Qui va à la chasse... Encre, Posca sur calque, 110 x 330 cm |
Par sa
pratique du dessin, elle trace des correspondances narratives entre les réalités
sociales de son quotidien et les fictions de la tradition du conte.
« Le dessin est relié au papier, c’est un
lien avec le tracé, l’écriture. »
Ses œuvres sont
des représentations narratives réalisées avec humour et subtilité en équilibre
constant entre la maîtrise du geste et l’improvisation.
« Au
départ, je travaille à vide en laissant glisser mes plumes à réservoir qui me
permettent de dérouler le trait comme une écriture automatique. »
Ce langage spontané au tracé systématique, probablement influencé
par son parcours aux Arts Appliqués, se construit selon une multitude de
juxtapositions de scènes aux détails minutieux.

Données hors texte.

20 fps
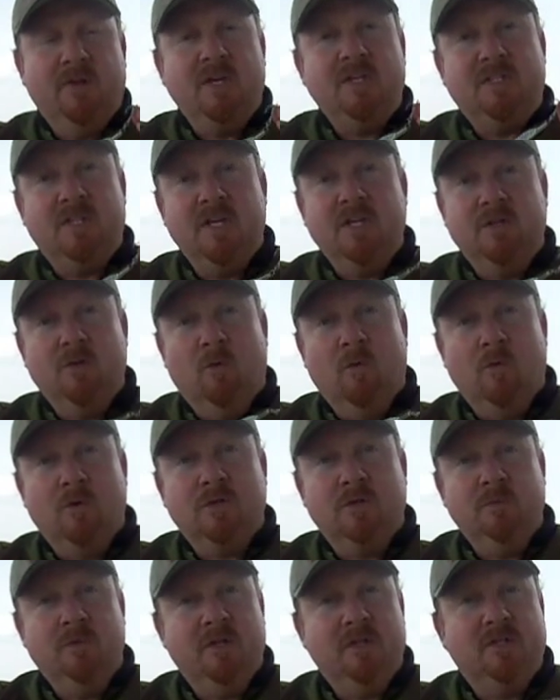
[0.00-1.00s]
These things are
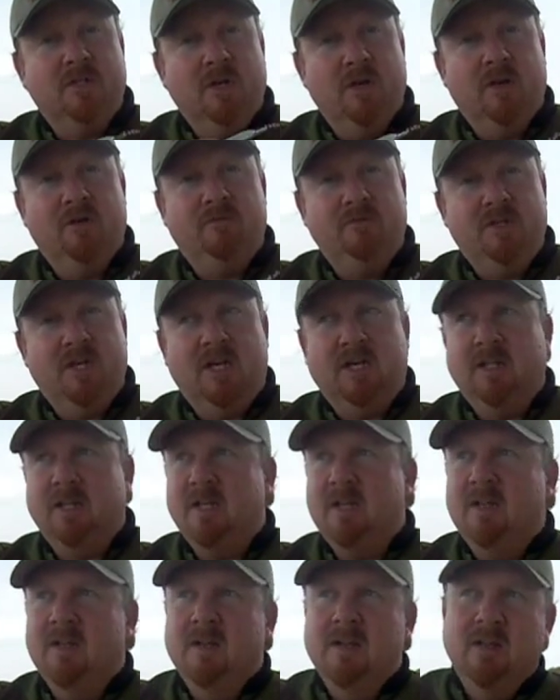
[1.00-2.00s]
awesome in the surf,
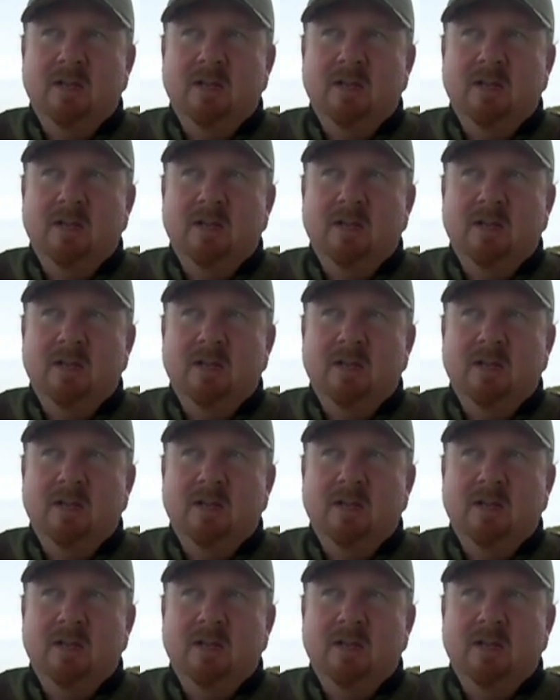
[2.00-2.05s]
deadly,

L’artiste sait indéniablement raconter une histoire. Lorsqu’elle
ne grave pas, elle utilise le Posca, le pinceau mais aussi des outils plus fins
comme la plume qui lui permet avec l’encre de chine de dessiner sur polyester
translucide. Le support est ensuite apposé sur papier blanc. Collages, montages
et assemblages peuvent compléter le procédé qui s’exprimera pour certaines
œuvres sur très grand format.
Dans ce terrain bouillonnant d’expérimentations, nous assistons à
une dualité du rouge et du noir, de l’ombre et de la lumière. Au sein de cette
comédie humaine créée de toutes pièces, homme et animal se disputent depuis la
nuit des temps une histoire chaotique. Pour cette exposition, le loup est le protagoniste
central de l’œuvre de l’artiste. Prédateur, chef de meute, il s’affranchit de tout
autre meneur.
Dans cette narration sensiblement désaxée, on ne sait plus très
bien qui chasse qui, qui fait office de pouvoir et d’autorité, qui veut faire régner
l’ordre et désobéir ou simplement dévorer l’autre. Le conflit d’une complexité
redoutable tient par sa tension picturale qui laisse se battre en duel la
violence et l’humour. Ce déroulement du réel à l’absence de hiérarchie provoque
un sentiment de familiarité aussi amusant qu’inquiétant. L’artiste laisse
chacun recomposer librement et mentalement le récit. Certains arguments nous
laissent tourner autour du sujet et nous permettent parfois d’atteindre un
angle essentiel et surprenant. Celui par exemple d’un personnage portant une
casquette à l’envers, d’une meute de loups semblant danser sous la pleine lune,
de plantes carnivores en pleine conversation…
Caroline Veith joue des conventions d’espace et de temps. Elle relie
ses travaux avec ceux des décennies précédentes, des années 70 à aujourd’hui, en
analysant perpétuellement sa façon de s’exprimer.
« Le
dessin est une manière intermédiaire de parler des vrais sujets. »
Son témoignage artistique se déploie patiemment comme une histoire
sans fin. Il vient défier les formes de partis pris et de récupération de
sujets sensibles qu’elle évoque volontiers en « off » comme celui des
migrants.
L’artiste brouille les pistes. Elle produit des narrations où les
héros semblent être de nouveaux prédateurs qui masquent autant qu’ils
dévoilent. Cette hybridité donne à voir une liberté jouissive qui mène
progressivement vers le déraillement, entre la catastrophe et le carnaval.
Caroline
Veith expose à l’Orangerie de Cachan du 7 juin au 6 juillet 2018.